▶ STUDY MATERIAL:
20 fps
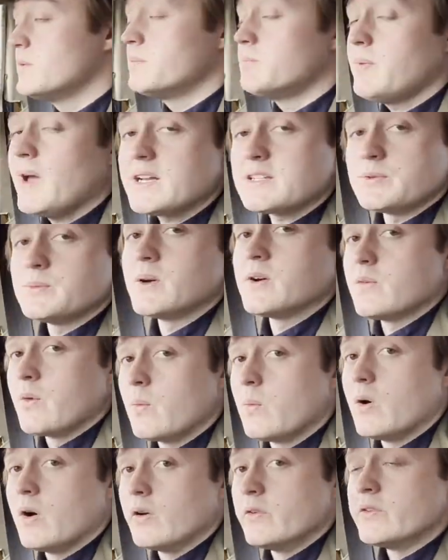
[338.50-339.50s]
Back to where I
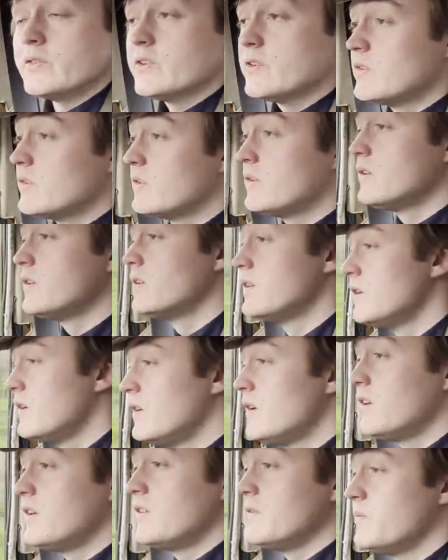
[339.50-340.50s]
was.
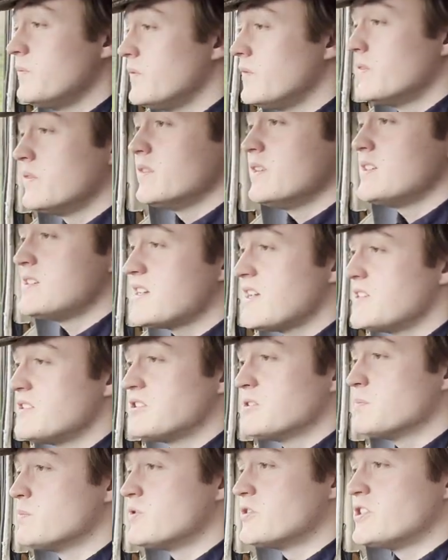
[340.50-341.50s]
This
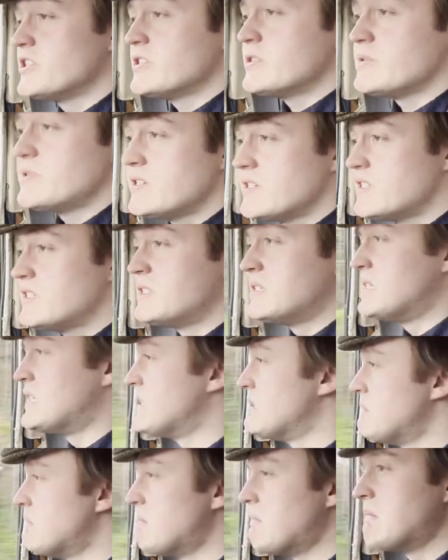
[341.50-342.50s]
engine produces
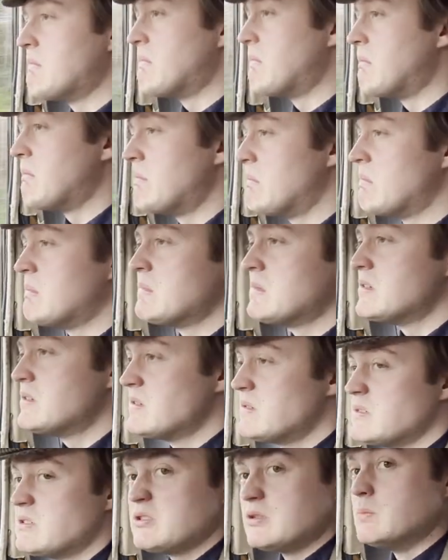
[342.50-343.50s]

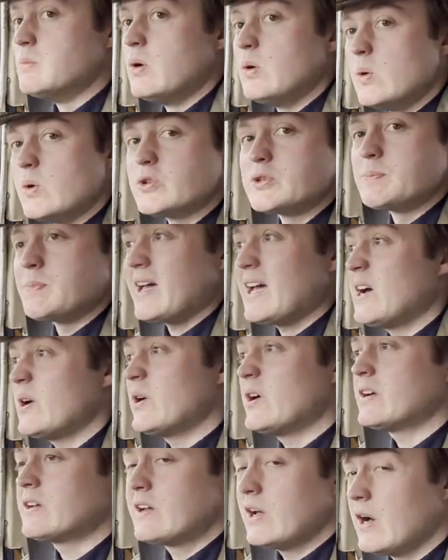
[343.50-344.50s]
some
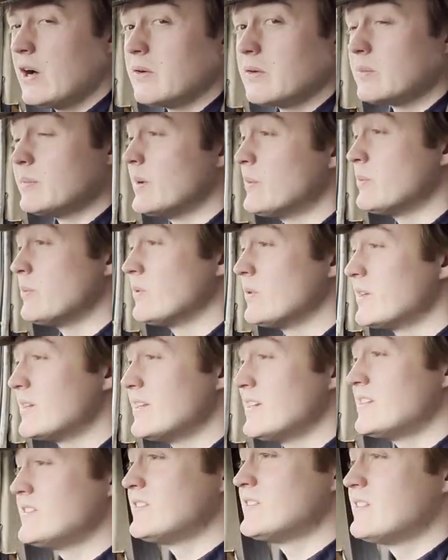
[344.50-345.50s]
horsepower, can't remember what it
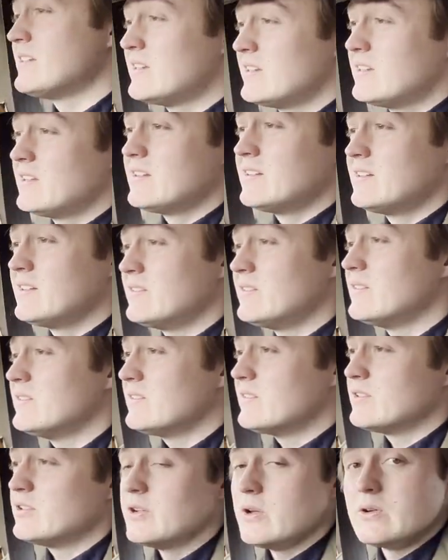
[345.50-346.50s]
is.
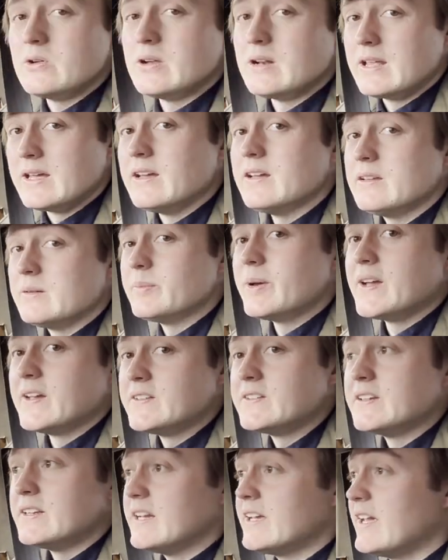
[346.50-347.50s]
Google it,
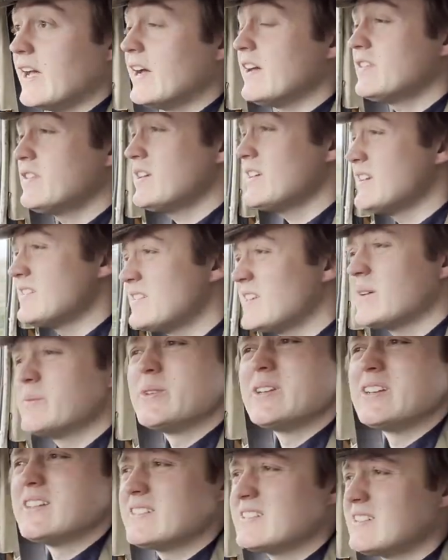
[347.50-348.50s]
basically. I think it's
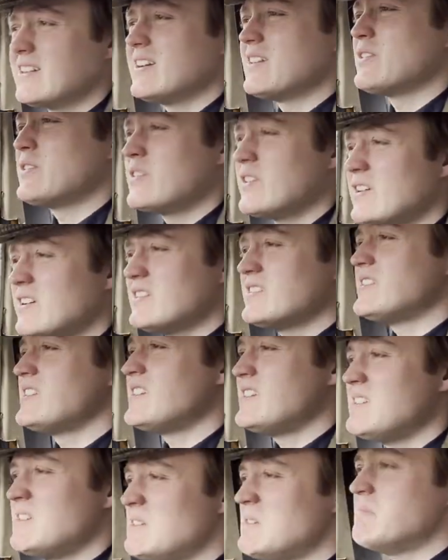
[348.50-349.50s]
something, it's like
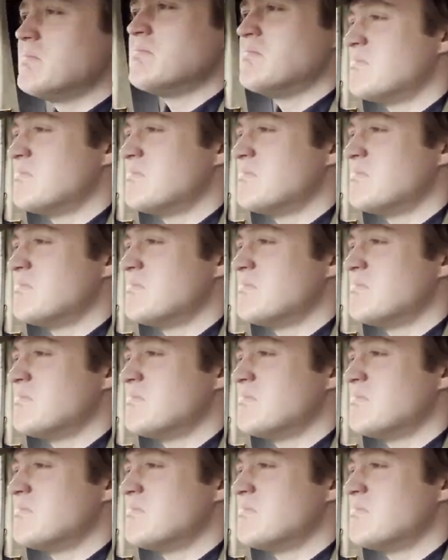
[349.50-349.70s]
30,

...

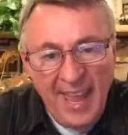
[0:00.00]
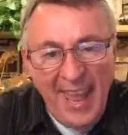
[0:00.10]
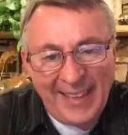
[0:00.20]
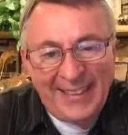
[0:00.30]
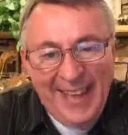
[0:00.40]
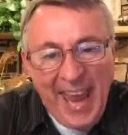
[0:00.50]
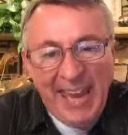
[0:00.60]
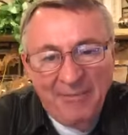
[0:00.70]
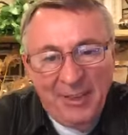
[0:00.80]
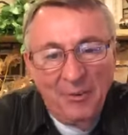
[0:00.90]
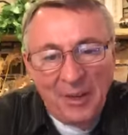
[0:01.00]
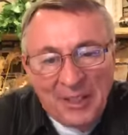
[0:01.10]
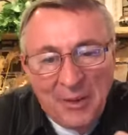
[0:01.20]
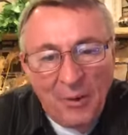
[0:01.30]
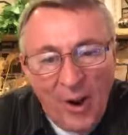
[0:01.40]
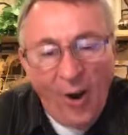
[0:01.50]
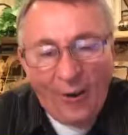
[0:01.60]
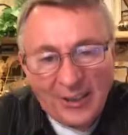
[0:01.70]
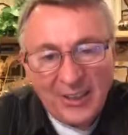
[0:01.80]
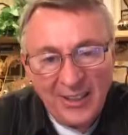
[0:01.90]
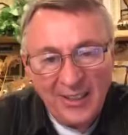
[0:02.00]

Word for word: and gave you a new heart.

---

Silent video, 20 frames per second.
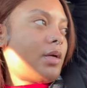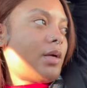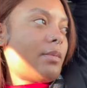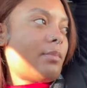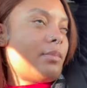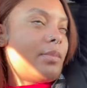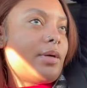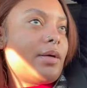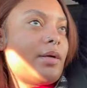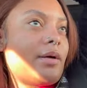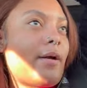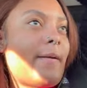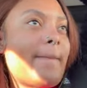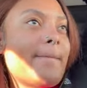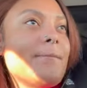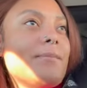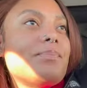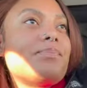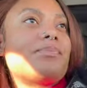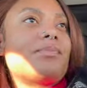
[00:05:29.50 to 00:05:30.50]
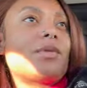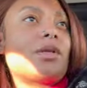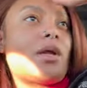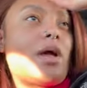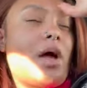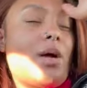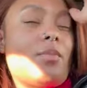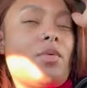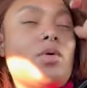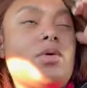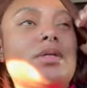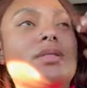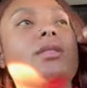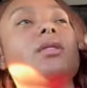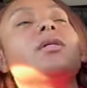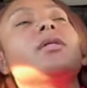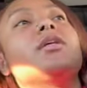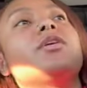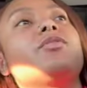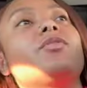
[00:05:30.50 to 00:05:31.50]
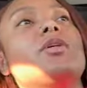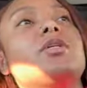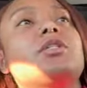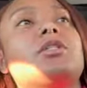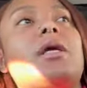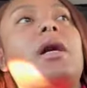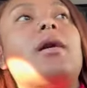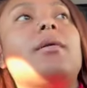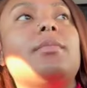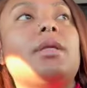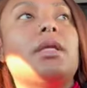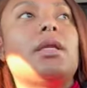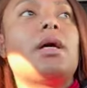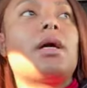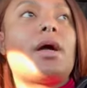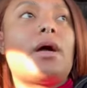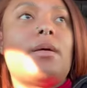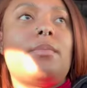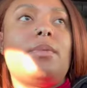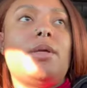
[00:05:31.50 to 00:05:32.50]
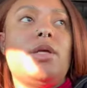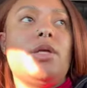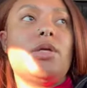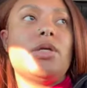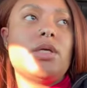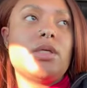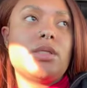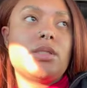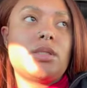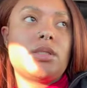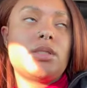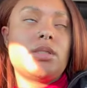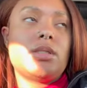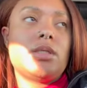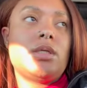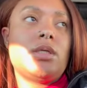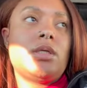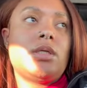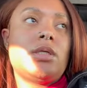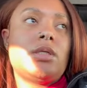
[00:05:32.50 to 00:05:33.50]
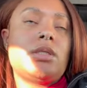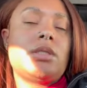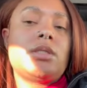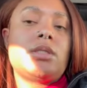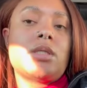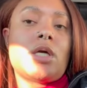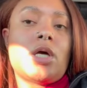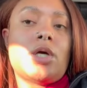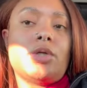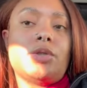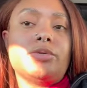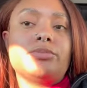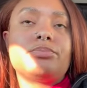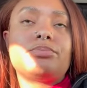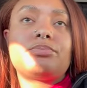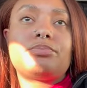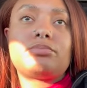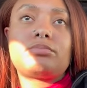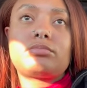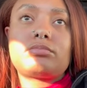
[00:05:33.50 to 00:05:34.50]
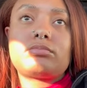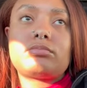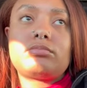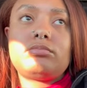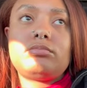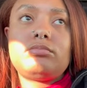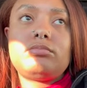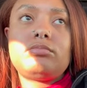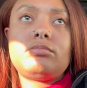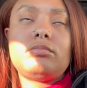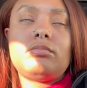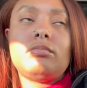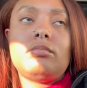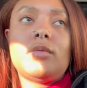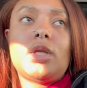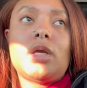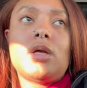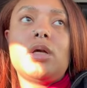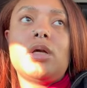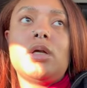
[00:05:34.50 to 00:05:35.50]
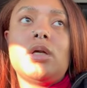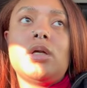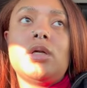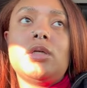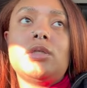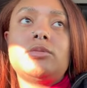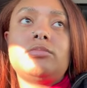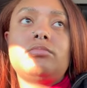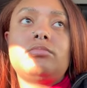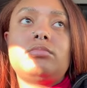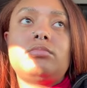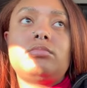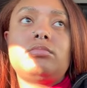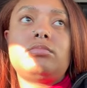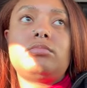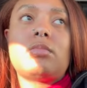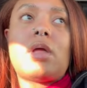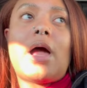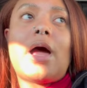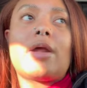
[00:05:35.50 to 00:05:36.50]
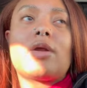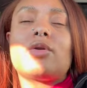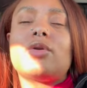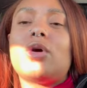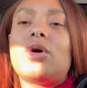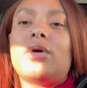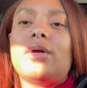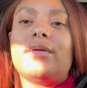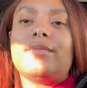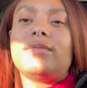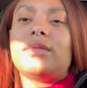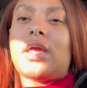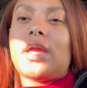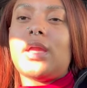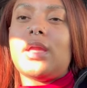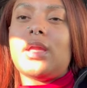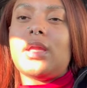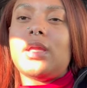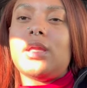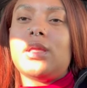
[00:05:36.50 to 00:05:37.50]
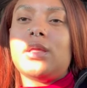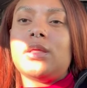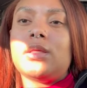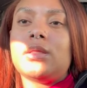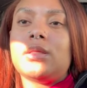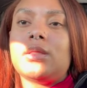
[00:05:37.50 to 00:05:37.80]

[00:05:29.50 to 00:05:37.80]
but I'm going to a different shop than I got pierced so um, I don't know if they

▶ WORK ORDER: Within these entries, output exactly the lines starting at the one with "[00:05:33.50 to 00:05:34.50]" and finishing at the one with "[00:05:37.50 to 00:05:37.80]". Leave pictures out of the output.

▶ WRITTEN ANSWER:
[00:05:33.50 to 00:05:34.50]
[00:05:34.50 to 00:05:35.50]
[00:05:35.50 to 00:05:36.50]
[00:05:36.50 to 00:05:37.50]
[00:05:37.50 to 00:05:37.80]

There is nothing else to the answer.